A verdade sobre as “300 casas” de Farçal na África e o estrago causado numa cidade

O picareta Pablo Farçal, candidato à prefeitura de São Paulo que se apresenta como benfeitor e empreendedor social, prometeu construir “300 casas” na comunidade rural de Camizungo, em Angola. Porém, após arrecadar pelo menos R$ 4,5 milhões em doações ao longo de cinco anos, apenas 30 foram realmente construídas, revelando-se um projeto bem aquém do anunciado.

Para a empreitada, registrada em dois filmes e inúmeros vídeos, Farçal arrecadou pelo menos R$ 4,5 milhões em doações em leilões transmitidos ao vivo nos últimos cinco anos, diz o Intercept Brasil.

A comunidade de Camizungo, situada a cerca de 50 quilômetros de Luanda, continua enfrentando condições de vida precárias, com falta de saneamento básico e acesso limitado à água e alimentos. As promessas de novas moradias, feitas por Farçal, inclusive levaram mais famílias para a região, agravando a situação já difícil.

Pablo Farçal, conhecido por sua retórica inflamada, iniciou seu envolvimento com Camizungo em dezembro de 2019, comprometendo-se a construir inicialmente 270 casas, número que logo subiu para 300. Em um documentário de 2020, Marçal afirmou que não deixaria o local até que todas as famílias estivessem devidamente alocadas em novas residências.

No entanto, sua recente visita à área em 2023, usada para promover sua candidatura à prefeitura de São Paulo, foi marcada por declarações enganosas sobre a conclusão das construções.

O candidato afirmou, em diversas ocasiões, que o projeto estava em fase de conclusão, citando a construção de 50 casas. Porém, verificações no local e imagens de satélite confirmaram que apenas 30 foram edificadas, o que desmente suas afirmações e evidencia uma prática de desinformação.

Além disso, a área total disponível para construção em Camizungo não comportaria as 300 casas prometidas, conforme os cálculos de espaço realizados. Essas descobertas foram corroboradas por funcionários angolanos da ONG Atos, que administra o local.

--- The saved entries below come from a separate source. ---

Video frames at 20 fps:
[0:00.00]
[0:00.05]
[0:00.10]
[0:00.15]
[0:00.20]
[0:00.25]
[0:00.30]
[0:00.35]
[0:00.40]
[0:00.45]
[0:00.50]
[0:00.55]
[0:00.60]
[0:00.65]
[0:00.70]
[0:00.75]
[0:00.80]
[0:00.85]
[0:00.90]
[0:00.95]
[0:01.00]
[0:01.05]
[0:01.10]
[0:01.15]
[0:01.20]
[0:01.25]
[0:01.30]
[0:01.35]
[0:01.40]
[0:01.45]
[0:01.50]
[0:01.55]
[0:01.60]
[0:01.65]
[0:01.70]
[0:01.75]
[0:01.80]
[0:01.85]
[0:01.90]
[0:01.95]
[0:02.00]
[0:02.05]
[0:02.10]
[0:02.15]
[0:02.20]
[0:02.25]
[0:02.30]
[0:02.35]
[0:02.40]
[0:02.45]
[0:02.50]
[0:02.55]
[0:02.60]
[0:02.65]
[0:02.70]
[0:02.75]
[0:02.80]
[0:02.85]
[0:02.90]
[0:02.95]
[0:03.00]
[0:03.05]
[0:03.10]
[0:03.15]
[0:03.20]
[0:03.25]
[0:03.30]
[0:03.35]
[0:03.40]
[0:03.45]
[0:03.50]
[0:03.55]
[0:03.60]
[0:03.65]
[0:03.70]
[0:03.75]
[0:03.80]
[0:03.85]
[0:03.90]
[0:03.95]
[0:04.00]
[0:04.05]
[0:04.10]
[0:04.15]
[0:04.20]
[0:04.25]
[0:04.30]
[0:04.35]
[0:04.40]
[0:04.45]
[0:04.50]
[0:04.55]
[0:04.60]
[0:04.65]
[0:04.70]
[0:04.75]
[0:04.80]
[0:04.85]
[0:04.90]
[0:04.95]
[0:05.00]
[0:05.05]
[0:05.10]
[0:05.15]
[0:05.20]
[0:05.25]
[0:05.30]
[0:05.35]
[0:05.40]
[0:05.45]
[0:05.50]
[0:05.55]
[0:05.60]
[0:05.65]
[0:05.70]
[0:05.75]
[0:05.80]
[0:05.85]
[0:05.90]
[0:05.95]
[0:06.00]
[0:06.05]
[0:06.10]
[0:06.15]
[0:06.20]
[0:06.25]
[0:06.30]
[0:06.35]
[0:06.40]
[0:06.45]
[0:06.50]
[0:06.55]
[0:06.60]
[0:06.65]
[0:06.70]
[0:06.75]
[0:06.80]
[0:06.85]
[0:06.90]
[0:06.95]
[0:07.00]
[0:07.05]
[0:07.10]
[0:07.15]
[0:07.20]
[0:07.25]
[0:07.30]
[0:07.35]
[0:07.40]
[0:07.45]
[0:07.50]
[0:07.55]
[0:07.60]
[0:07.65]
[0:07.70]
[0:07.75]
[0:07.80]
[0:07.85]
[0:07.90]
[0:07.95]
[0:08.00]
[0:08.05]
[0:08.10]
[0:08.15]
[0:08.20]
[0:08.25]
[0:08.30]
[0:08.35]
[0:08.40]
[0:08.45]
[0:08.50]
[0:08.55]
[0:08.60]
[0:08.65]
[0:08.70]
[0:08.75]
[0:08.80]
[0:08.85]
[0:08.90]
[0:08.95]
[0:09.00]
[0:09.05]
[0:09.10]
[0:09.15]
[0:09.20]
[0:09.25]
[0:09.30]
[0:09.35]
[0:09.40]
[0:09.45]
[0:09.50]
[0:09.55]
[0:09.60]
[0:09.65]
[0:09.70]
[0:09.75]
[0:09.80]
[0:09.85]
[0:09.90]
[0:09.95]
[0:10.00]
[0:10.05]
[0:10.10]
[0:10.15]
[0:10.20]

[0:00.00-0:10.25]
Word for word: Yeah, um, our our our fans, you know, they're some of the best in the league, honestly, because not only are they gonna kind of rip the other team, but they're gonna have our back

As doações para o projeto foram captadas por meio de leilões anuais organizados por Farçal desde 2019, e também por doações direcionadas a CNPJs de organizações no Brasil com pouca ou nenhuma relação com a empreitada em Angola, aumentando as suspeitas sobre a gestão dos recursos arrecadados.

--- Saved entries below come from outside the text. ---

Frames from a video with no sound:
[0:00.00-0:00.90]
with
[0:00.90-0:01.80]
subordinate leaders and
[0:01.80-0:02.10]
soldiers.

Desde 2019, Pablo Marçal vem arrecadando fundos para o projeto de construção de moradias na comunidade rural de Camizungo. Em sua primeira viagem ao local, Farçal levou uma comitiva de 100 empreendedores brasileiros para conhecer a comunidade e incentivar doações. Apesar dos nossos questionamentos diretos à sua assessoria sobre o total arrecadado para o projeto, não recebemos resposta.

Farçal estipulou que o custo para construir cada casa seria de R$ 50 mil. Em 2023, durante um leilão beneficente em seu aniversário, ele afirmou ter arrecadado R$ 1,5 milhão, valor que, segundo ele, seria suficiente para construir 30 casas. No ano seguinte, ele alegou ter arrecadado mais R$ 3 milhões. “Em todos os meus aniversários, realizamos arrecadações e leilões. Eu trago muitos empresários para investir lá, e todos os recursos que produzimos na África ficam lá”, declarou Farçal ao UOL, em julho.

No entanto, a quantidade de casas que realmente foram construídas não corresponde aos montantes arrecadados, que seriam suficientes para a construção de pelo menos 90 imóveis, de acordo com o Intercept.

Farçal solicitou doações para Camizungo usando CNPJs de organizações que aparentam ter pouca relação com o projeto em Angola. Duas dessas organizações estão localizadas em Prata, uma cidade remota na Paraíba. Uma delas é o Instituto Atos, registrado em junho de 2023, cujo CNPJ aparece em um filme recente sobre Camizungo. Contudo, as administradoras registradas não são reconhecidas nos materiais da organização como representantes ou funcionárias.

Outro CNPJ mencionado para doações pertence à ONG Centro Vida Nordeste, que afirma promover o desenvolvimento sustentável no semiárido brasileiro, sem mencionar atividades em Angola.

O projeto em Camizungo é parte de um esforço de evangelização liderado pelo casal Vieira desde 2010.

Em 2018, eles intensificaram sua missão em Angola através do Instituto Atos. Farçal, juntamente com Ana Paula Valadão, foram convidados a apoiar e captar recursos para o projeto, que, além das construções, foca na evangelização das comunidades rurais angolanas.

Um professor da escola de Camizungo, mantida pela ONG Atos, descreveu a abordagem pedagógica do local como fortemente baseada na Bíblia, indicando a influência religiosa no projeto educacional da comunidade.